Pablo Picasso (1881-1973)
PROPERTY OF A PRIVATE EUROPEAN COLLECTOR
Pablo Picasso (1881-1973)

Homme à la clarinette

Details
Pablo Picasso (1881-1973)
Homme à la clarinette
black Conté crayon on paper
12 x 7½ in. (30.5 x 19 cm.)
Drawn in Céret, summer 1911
Provenance
Family of the artist.
Pace Wildenstein, New York.
Acquired from the above by the present owner, 1995.
Literature
C. Zervos, Pablo Picasso, Paris, 1974, vol. 28, no. 43 (illustrated, pl. 19).
J. Palau i Fabre, Picasso, Cubism (1907-1917), Barcelona, 1990, p. 505, no. 597 (illustrated, p. 217).
Exhibited
New York, Pace Wildenstein, Picasso and Drawing, April-June 1995, no. 14 (illustrated).
Sale room notice
Please note the correct dimensions for this work are 12 1/8 x 7¾ in. (30.8 x 19.7 cm.).

Lot Essay

Like most Parisian artists Picasso liked to get out of the city during the summer, and in 1909 he traveled to Horta in Spain and in 1910 to Cadaquès in Catalonia. Picasso's friends the painter Frank Haviland and the sculptor Manolo had invited him in 1910 to Céret, on the coast of the French side of the Pyrees. Living there was cheap, with few artists to bother a painter who wanted to get some work done, and the populace spoke Catalan and enjoyed bullfights. In 1911 Picasso took them up on their offer, and arrived there during the second week in July. Fernande stayed behind in Paris, with the idea that she would join him later in the summer--evidence of the widening gulf in their relationship, which was soon to end. More important to Picasso's work was that Braque would join him in Céret in August.

By this time the Cubism of Picasso and Braque had entered its most intensely analytical phase. Palau i Fabre has found in Picasso's work of spring 1911 "a marked baroque tendency," in which "his canvases appear crammed with motifs, with often unrecognizable objects, not because of their high degree of abstraction, as was previously the case, but because of their very accumulation, their proximity to each other" (op. cit., pp. 206-207). In their pictures done in Céret, both Picasso and Braque introduced a pyramidal structure into their compositions (perhaps inspired by the mountainous landscape), providing a center of gravity that lends the pictures increasing clarity and definition of form. Their compositions became somewhat less flat, and more sculptural in depth, qualities which in Picasso's case were more conducive to painting the figure.

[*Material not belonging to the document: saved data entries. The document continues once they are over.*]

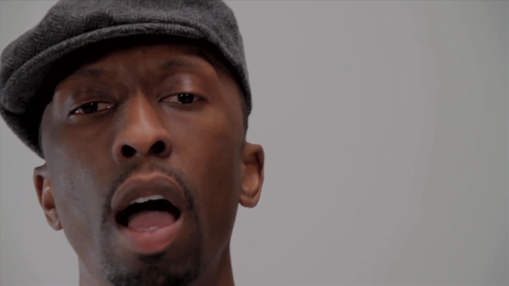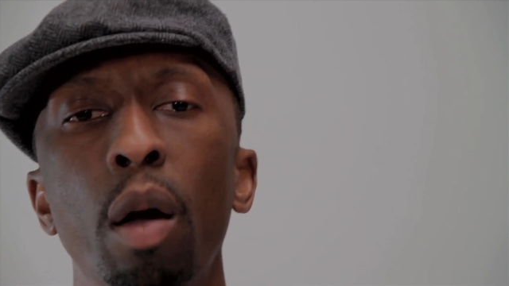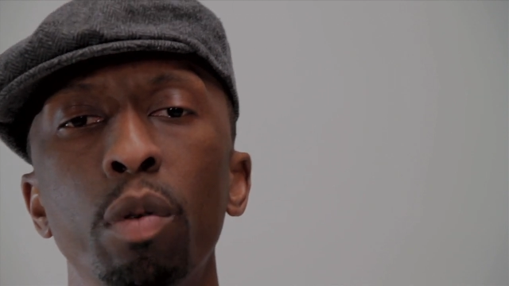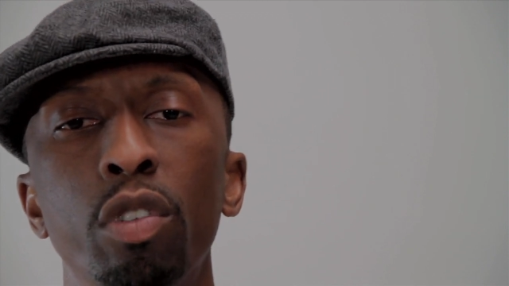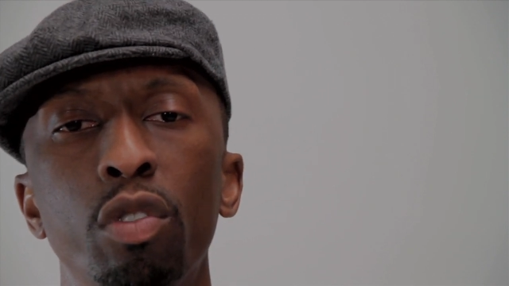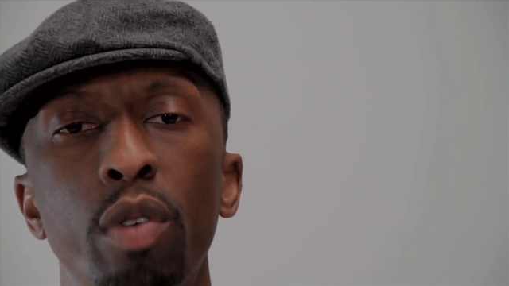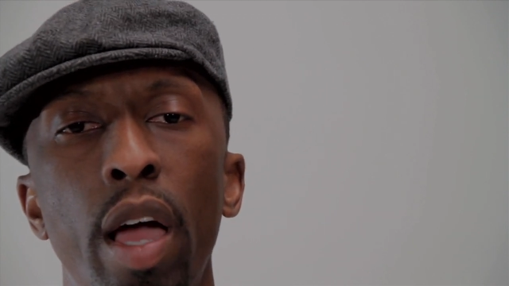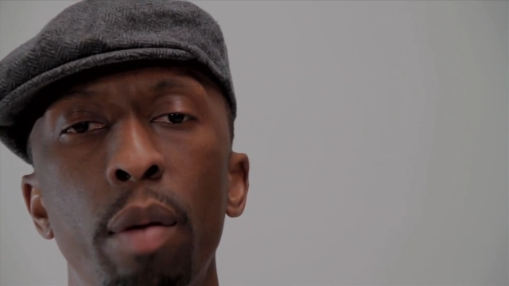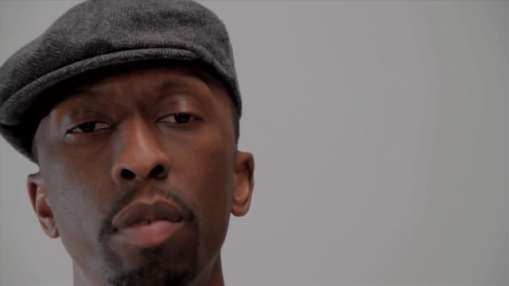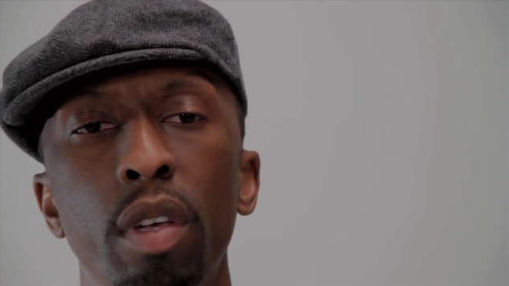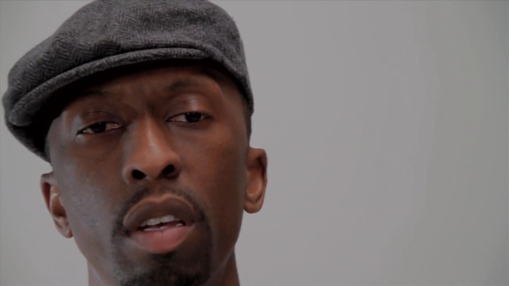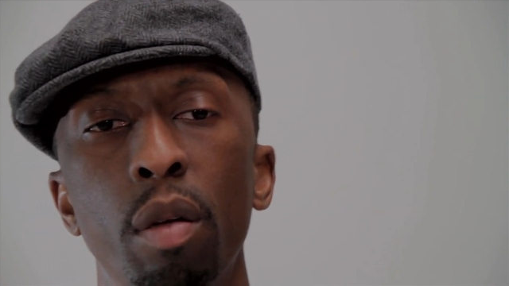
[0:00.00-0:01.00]
I was
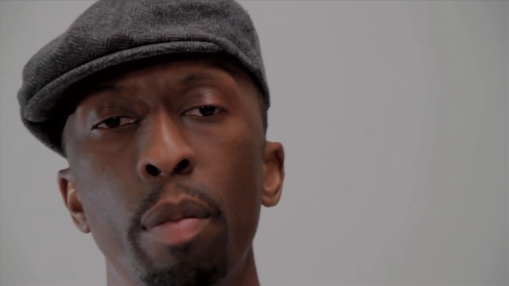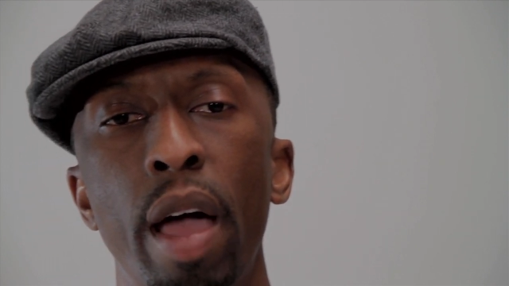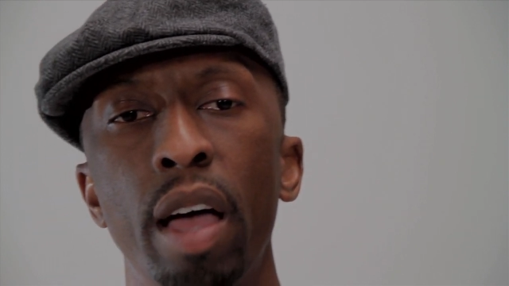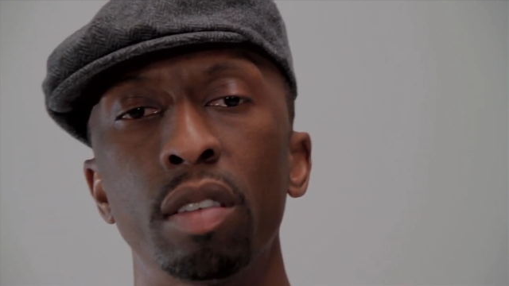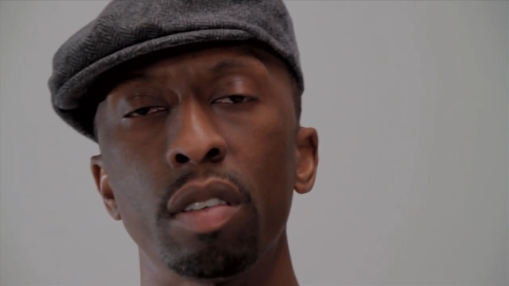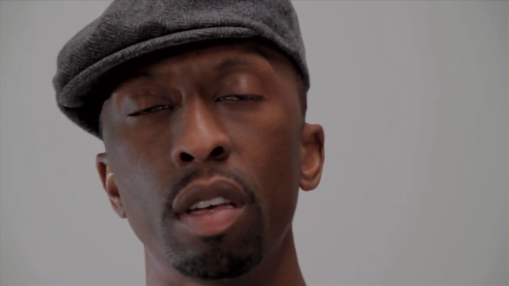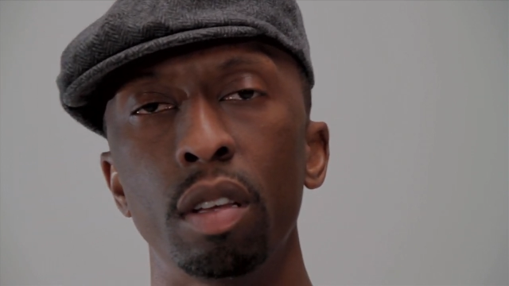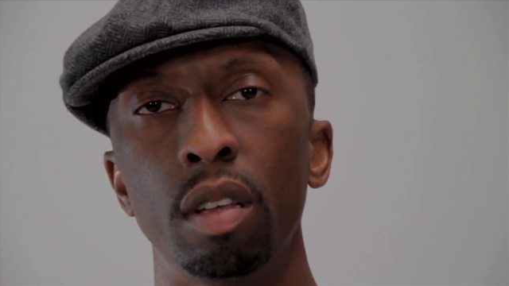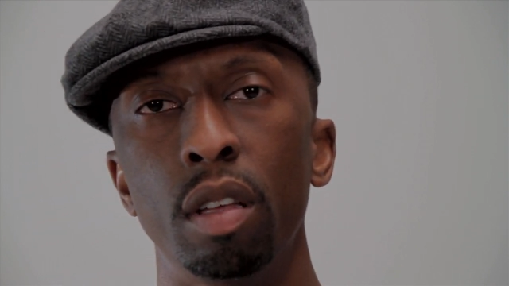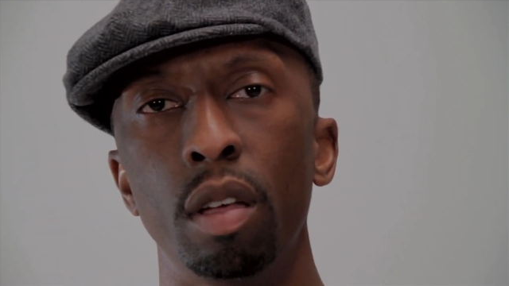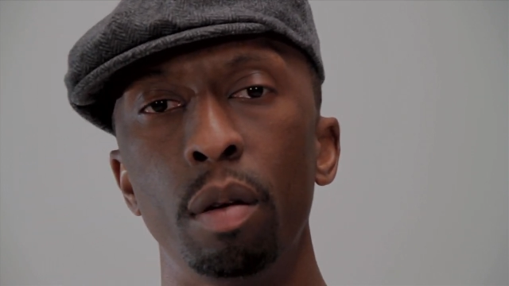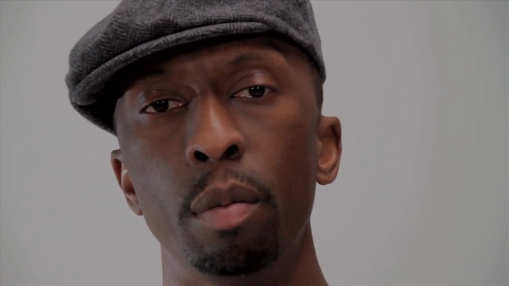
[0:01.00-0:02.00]
strapped in a basket
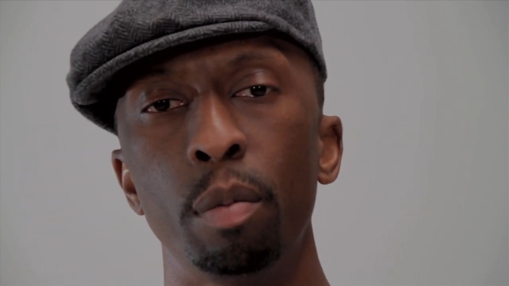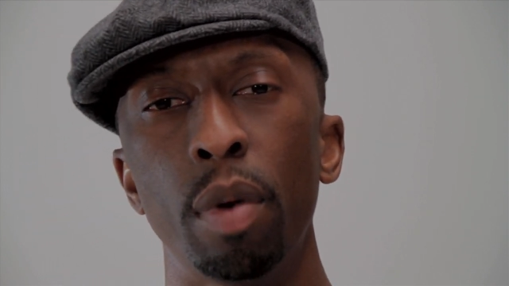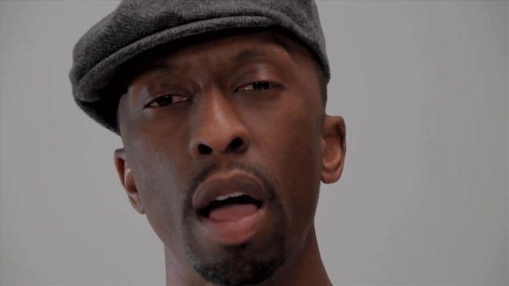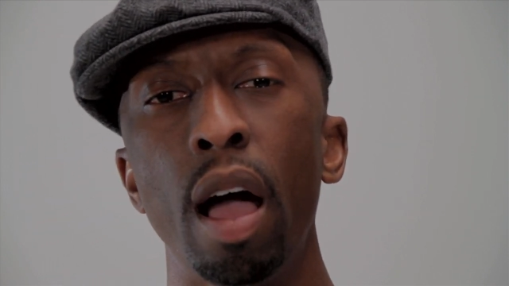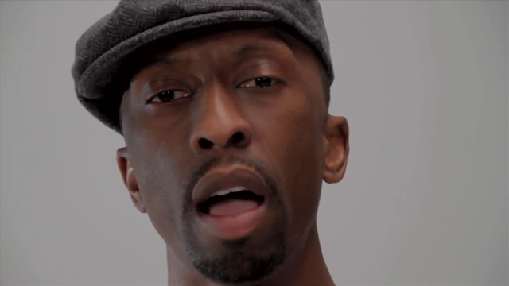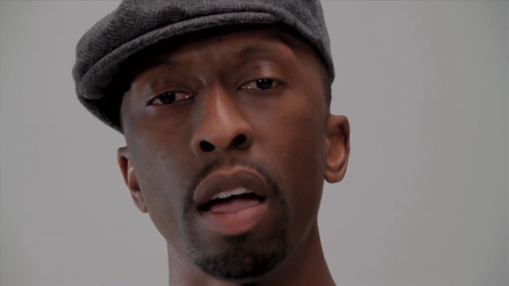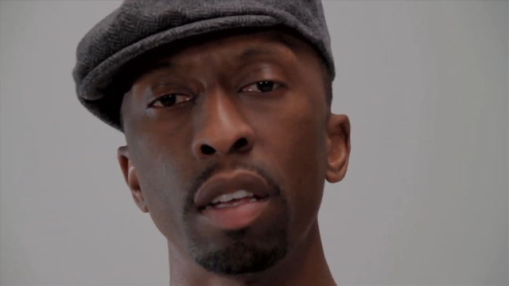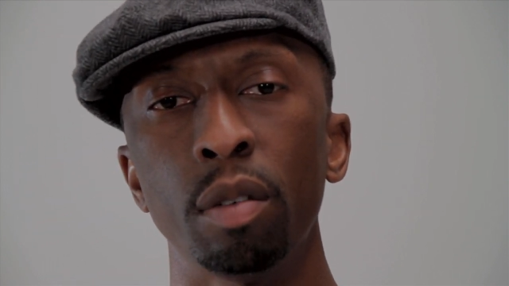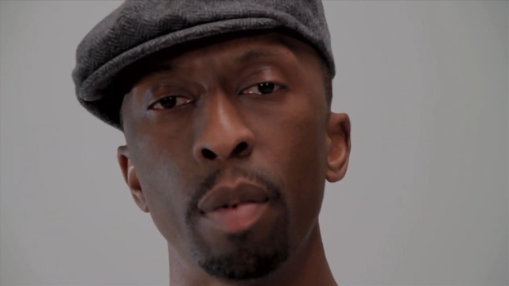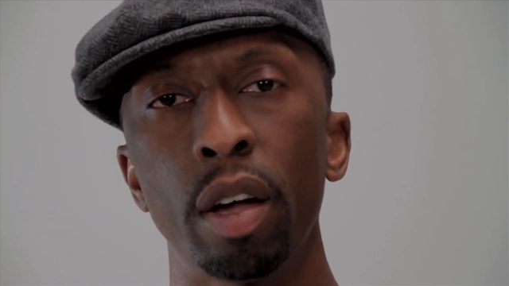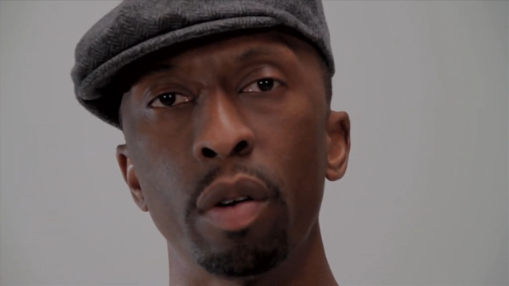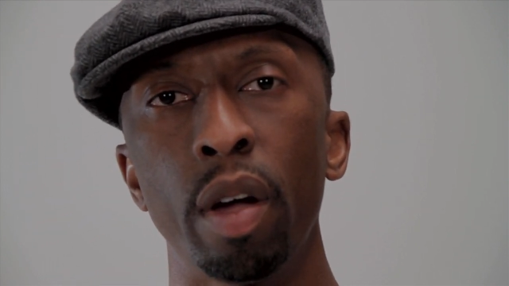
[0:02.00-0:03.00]

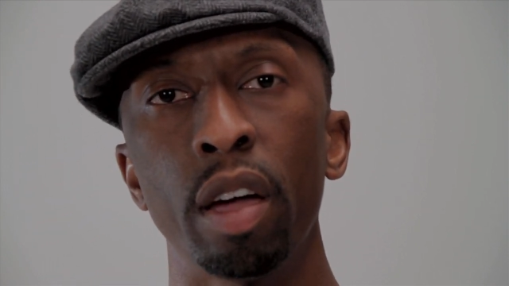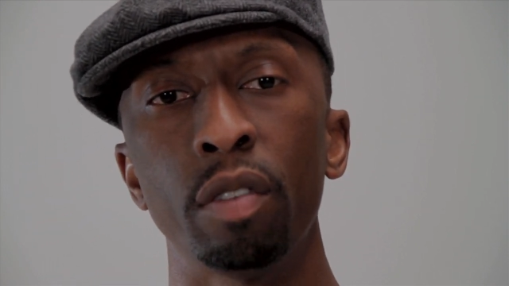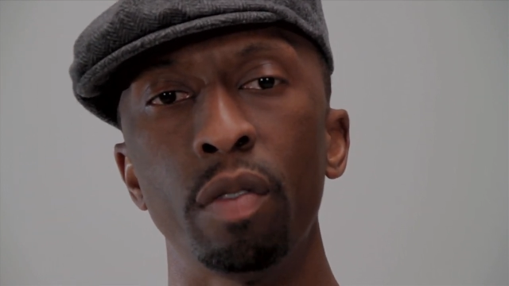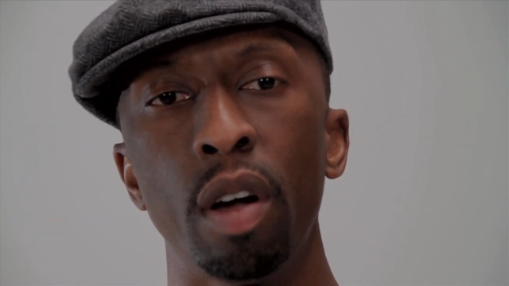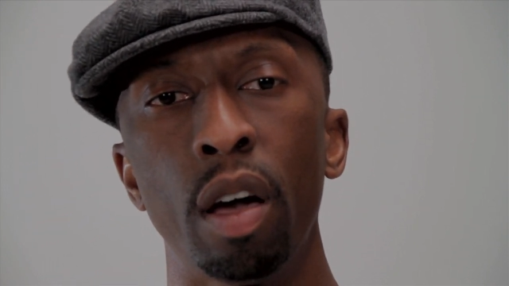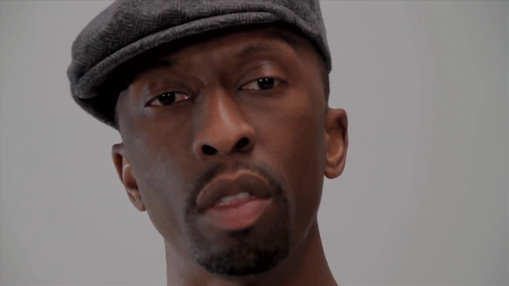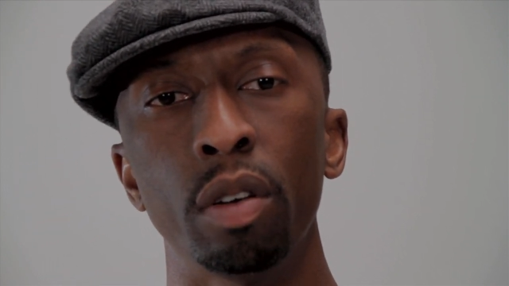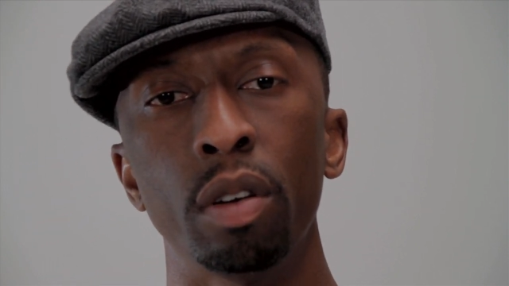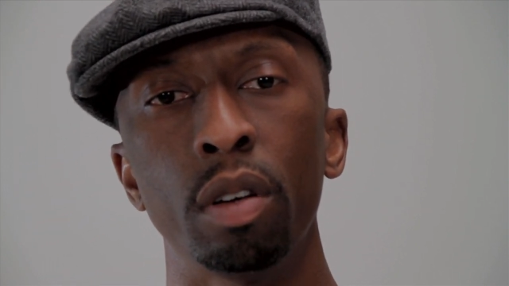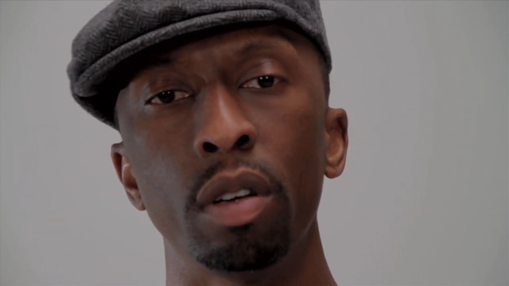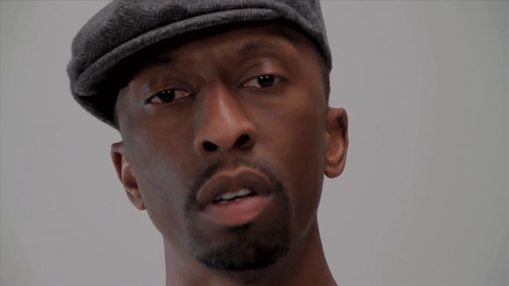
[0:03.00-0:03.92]
behind my grandfather.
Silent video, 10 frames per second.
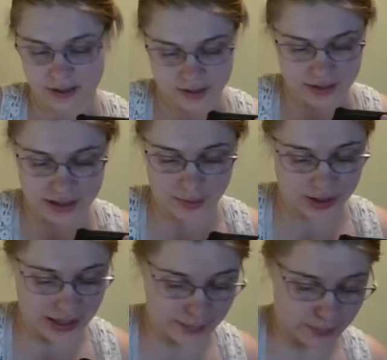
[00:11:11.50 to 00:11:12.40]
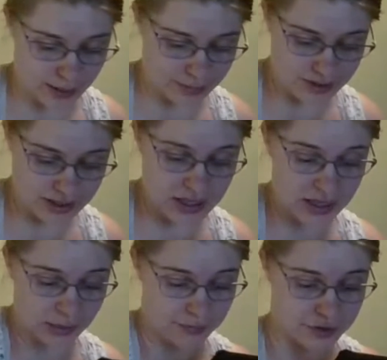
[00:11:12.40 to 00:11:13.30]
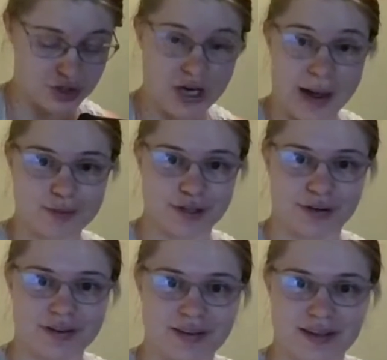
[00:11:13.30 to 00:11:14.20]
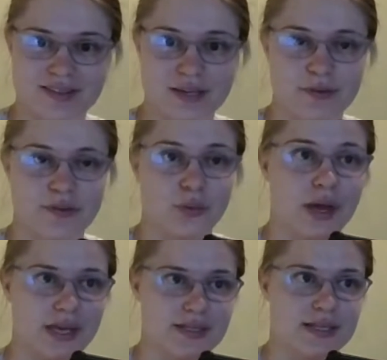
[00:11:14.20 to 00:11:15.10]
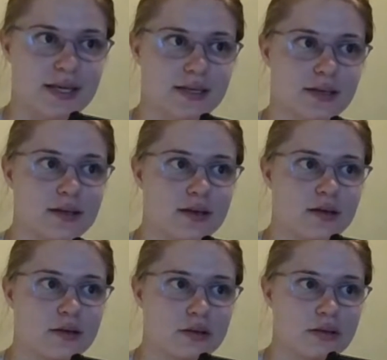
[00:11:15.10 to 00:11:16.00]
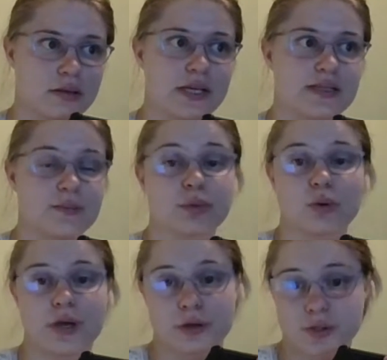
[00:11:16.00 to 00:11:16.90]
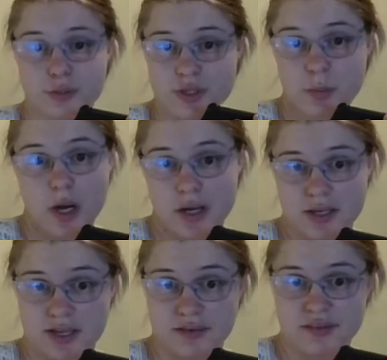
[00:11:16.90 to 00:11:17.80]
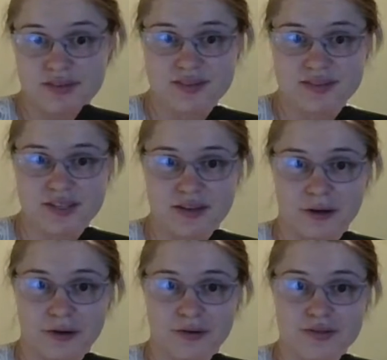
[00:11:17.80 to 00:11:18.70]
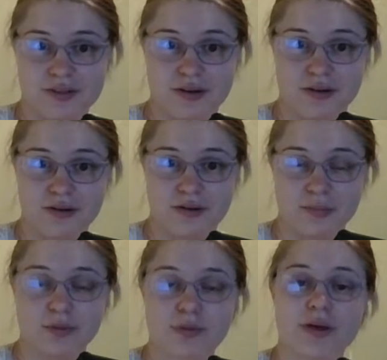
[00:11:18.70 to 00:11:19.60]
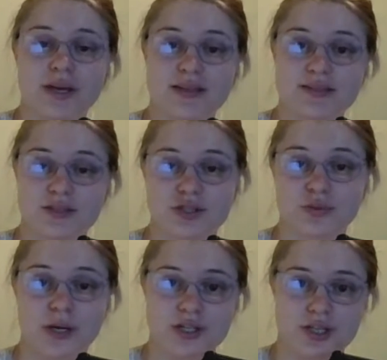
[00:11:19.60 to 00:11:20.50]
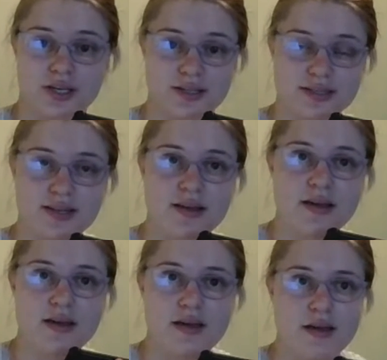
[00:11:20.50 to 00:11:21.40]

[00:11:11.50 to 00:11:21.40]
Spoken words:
I mean, I'm thinking about this chapter and some of the ways that these employers responded to their employees' situations,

Figures with musical instruments form a major part of the imagery in the Céret pictures. There was a local band, known as a cobla, that played music for those who performed the sardana, the regional dance. One of Picasso's acquaintances in Céret was the composer Déodat de Séverac, a colleague of Debussy and Ravel, who cultivated a folkish idiom in his music. A photograph published in Richardson (see p. 188) shows Séverac standing behind some local cobla musicians holding their clarinets and a local version of the instrument called a tenora. "Why did the unmusical Picasso paint so many musical instruments and instrumentalists? He never went to concerts, he told Séverac, for fear of failing to perceive the intrinsic quality of what was being played. The prevalence of musicians in his Céretois work may have been a response to his closeness to Séverac. For as Picasso once said, "the character, profession and language of close companions had a way of rubbing off on him" (J. Richardson, A Life of Picasso, Volume II: 1907-1917, New York, 1996, p. 189).

The present drawing is one of two studies of clarinet or tenora players; the other one contains more detail drawn with pen and ink over pencil (Zervos, vol. 28, no. 48; coll. Musée Picasso, Paris). Picasso did an oil painting on this subject while in Céret, which appears independent of the drawings, with a pyramidal composition clearly evident (Zervos , vol. 2*, no. 265; coll. Narodní Galerie, Prague). After his return to Paris Picasso continued to paint musicians holding their instruments, including Homme à la clarinette (Zervos, vol. 2*, no. 288; private collection). In these paintings he simplified the backgrounds, while concentrating on the vertical form of the figure, applying the compositional ideas seen in the drawings.